L'Institut national de la Statistique (INS) a publié récemment les chiffres de la croissance du deuxième trimestre et, pour la première fois, des voix se sont élevées pour mettre en doute leur crédibilité. Jusque-là, l'INS, sous tous les régimes, était resté au-dessus des manipulations politiques. Et pour cause : un pays, comme une voiture, ne peut avancer sans tableau de bord. Les instruments, aussi désagréables soient-ils, indiquent la direction et évitent l'accident. Au cœur de ce tableau de bord, l'INS occupe une place centrale car il agrège l'ensemble des indicateurs de l'Etat. Si l'on se met à douter de ses chiffres, c'est accepter de rouler à l'aveugle. Et cela est dangereux. L'INS est au pays ce qu'est le thermomètre au corps humain. Quand le voyant rouge des freins s'allume, on ne répare rien en éteignant le signal. Quand le thermomètre affiche 40°, on ne devient pas moins fébrile en le cassant. De la même manière, si jamais l'INS maquille ou trafique ses chiffres, le pays n'en va pas mieux.

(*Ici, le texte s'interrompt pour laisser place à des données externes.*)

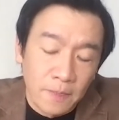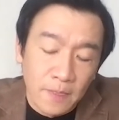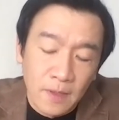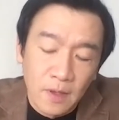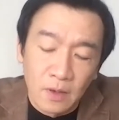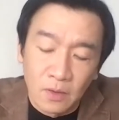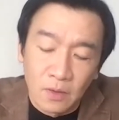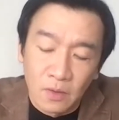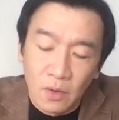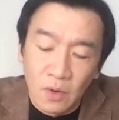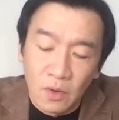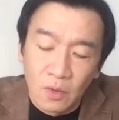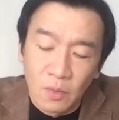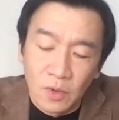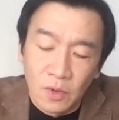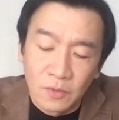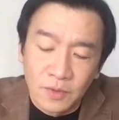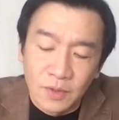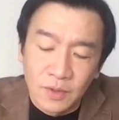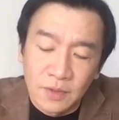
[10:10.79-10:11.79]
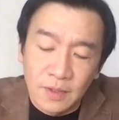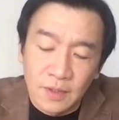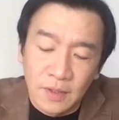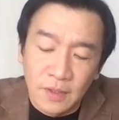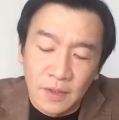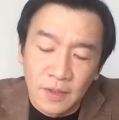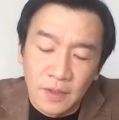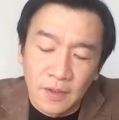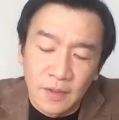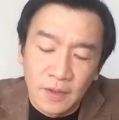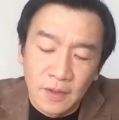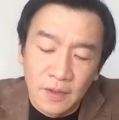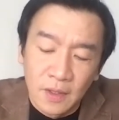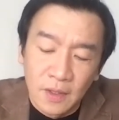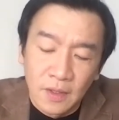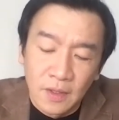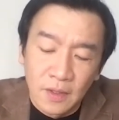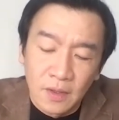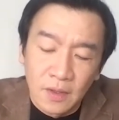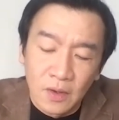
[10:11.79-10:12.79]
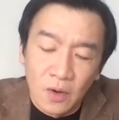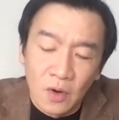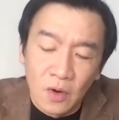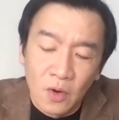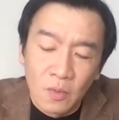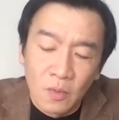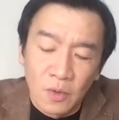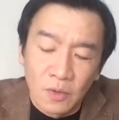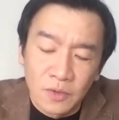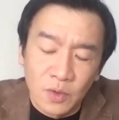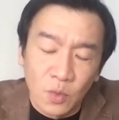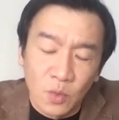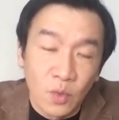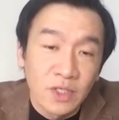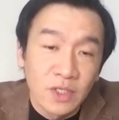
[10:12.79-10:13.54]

you know, almost uh, almost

Le chiffre qui interroge Le 3,2 % de croissance annoncé a immédiatement fait tiquer. Comme l'a relevé Business News lundi dernier, le chiffre ne correspond pas du tout à l'impression qu'ont les experts, les observateurs et même les citoyens de la situation. Il ne correspond pas non plus aux prévisions du FMI et de la Banque mondiale. Houcine Ben Achour a mentionné un autre point dans sa chronique hebdomadaire : plusieurs indicateurs ont été escamotés, empêchant toute vérification. Si l'INS ne publie pas les données ayant permis ce résultat, il devient impossible de juger de son sérieux. Or, c'est précisément le rôle des médias, des ONG, de l'opposition et des instances indépendantes de vérifier le travail de l'Etat.
Un régime qui étouffe toute voix discordante Depuis 2021, le pouvoir n'a cessé de s'attaquer à toutes les voix critiques qui ne le caressent pas dans le sens du poil. Les agences de notation ? Des Ommek Sannefa. Les instituts de sondages ? Bâillonnées. L'opposition ? Des traîtres, emprisonnés. Les médias et les ONG ? Salis, intimidés, poursuivis et jetés en prison. Les instances indépendantes ? Fermées une à une, jusqu'à l'Instance d'accès à l'information la semaine dernière. La Banque centrale ? Jadis indépendante, elle est devenue une chambre d'enregistrement du ministère des Finances et du palais de Carthage, sous prétexte qu'il ne saurait y avoir d'instance indépendante de l'Etat. Le parlement ? Réduit à une chambre d'écho et de bureau d'ordre validant les crédits de l'Etat. Les magistrats ? Soumis au pouvoir et ceux qui ne le sont pas, sont intimidés, terrorisés, limogés et empêchés de rejoindre le barreau. Restait l'INS, dernier producteur de chiffres incontestables, donc gênants.
Le peuple n'est pas dupe Le problème, c'est que les Tunisiens n'ont pas besoin de l'INS pour savoir si leur situation s'améliore. Ils voient l'inflation, le chômage et la stagnation. Quand la télévision publique vante les prix bas, ils n'y croient plus et vont vérifier eux-mêmes au marché. Le régime a déjà discrédité les médias publics en les transformant en haut-parleurs de propagande. Il risque maintenant de discréditer l'INS lui-même. En bâillonnant l'INS, le régime pense échapper aux critiques. Mais c'est une illusion. Car il se prive en même temps du tableau de bord qui permet de piloter le pays. Casser le thermomètre n'abaisse pas la fièvre, pas plus que casser le baromètre ne chasse la tempête. Le pouvoir peut se bercer des discours laudateurs des médias publics et des pages Facebook, ironiser sur les agences internationales, jeter ses opposants en prison, faire taire les juges, les journalistes et les statisticiens : rien de tout cela n'améliorera la situation. Le régime aime les louanges et déteste les chiffres, il adore le fantasme et fuit la réalité. Il préfère le ciel bleu aux orages et les oiseaux qui gazouillent au mauvais temps. Mais voilà : le temps est mauvais, et tous les citoyens le constatent. Il peut casser le baromètre, le thermomètre et le tableau de bord. Cela ne change rien à la réalité. Pire encore : cela l'empêche de la voir telle qu'elle est.